◆ **YOUR ASSIGNMENT**
Transcribe every record verbatim; no pictures.
(Beginning of MATERIAL FOR THIS TASK)
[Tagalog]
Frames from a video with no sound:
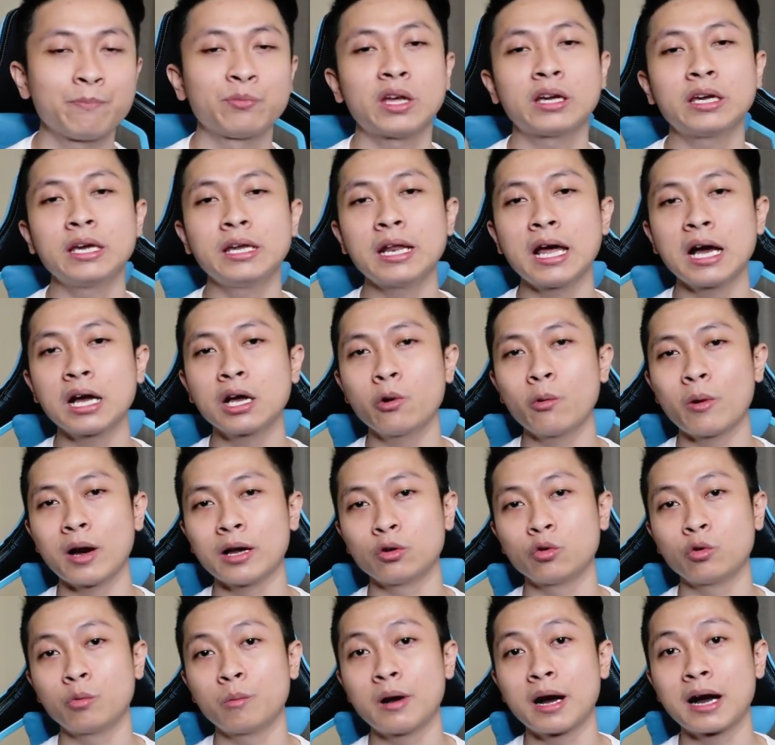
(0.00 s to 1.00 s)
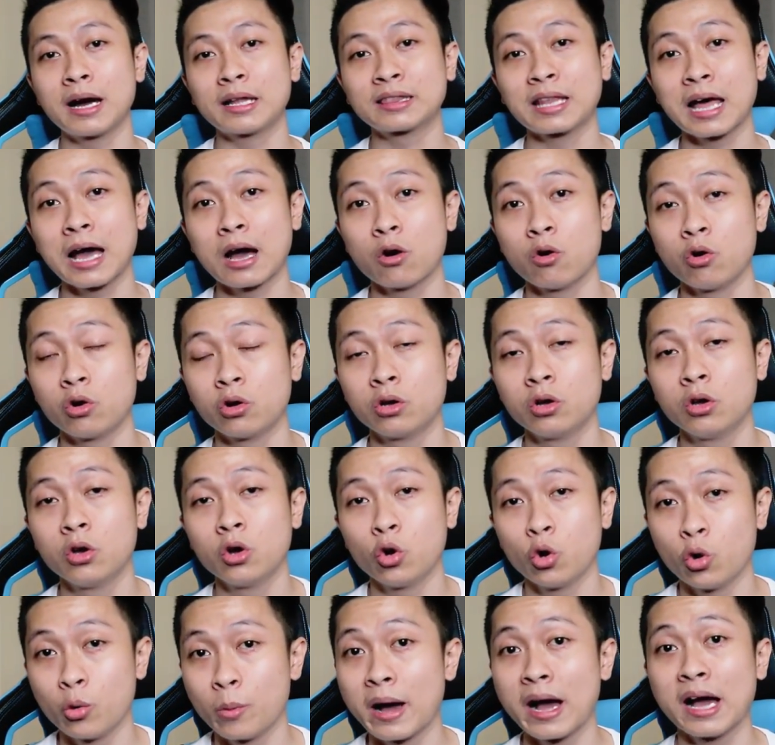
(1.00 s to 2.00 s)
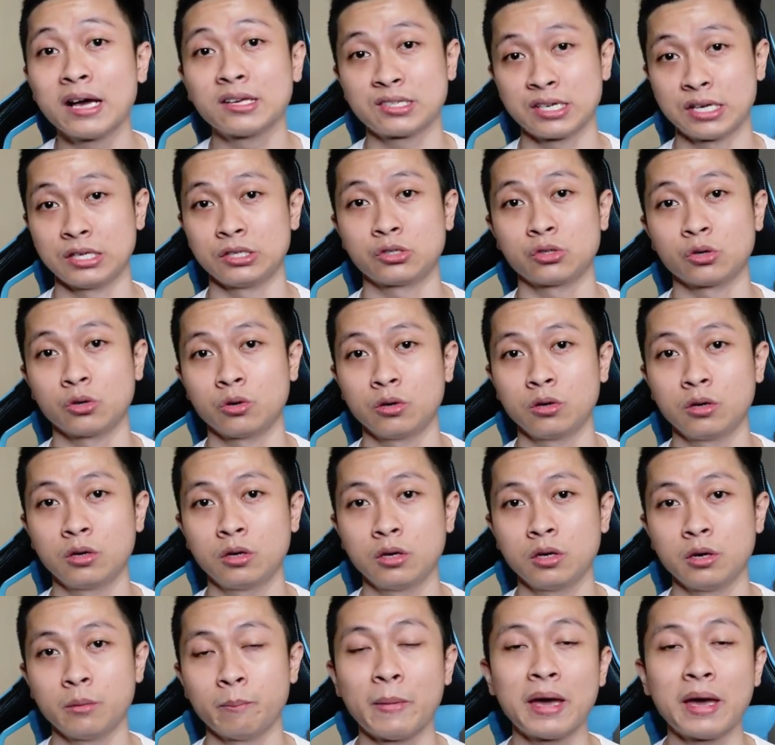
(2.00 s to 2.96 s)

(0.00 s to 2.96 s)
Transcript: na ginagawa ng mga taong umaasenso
(End of MATERIAL FOR THIS TASK)
◆ **TASK RESULT**
[Tagalog]
Frames from a video with no sound:
(0.00 s to 1.00 s)
(1.00 s to 2.00 s)
(2.00 s to 2.96 s)

(0.00 s to 2.96 s)
Transcript: na ginagawa ng mga taong umaasenso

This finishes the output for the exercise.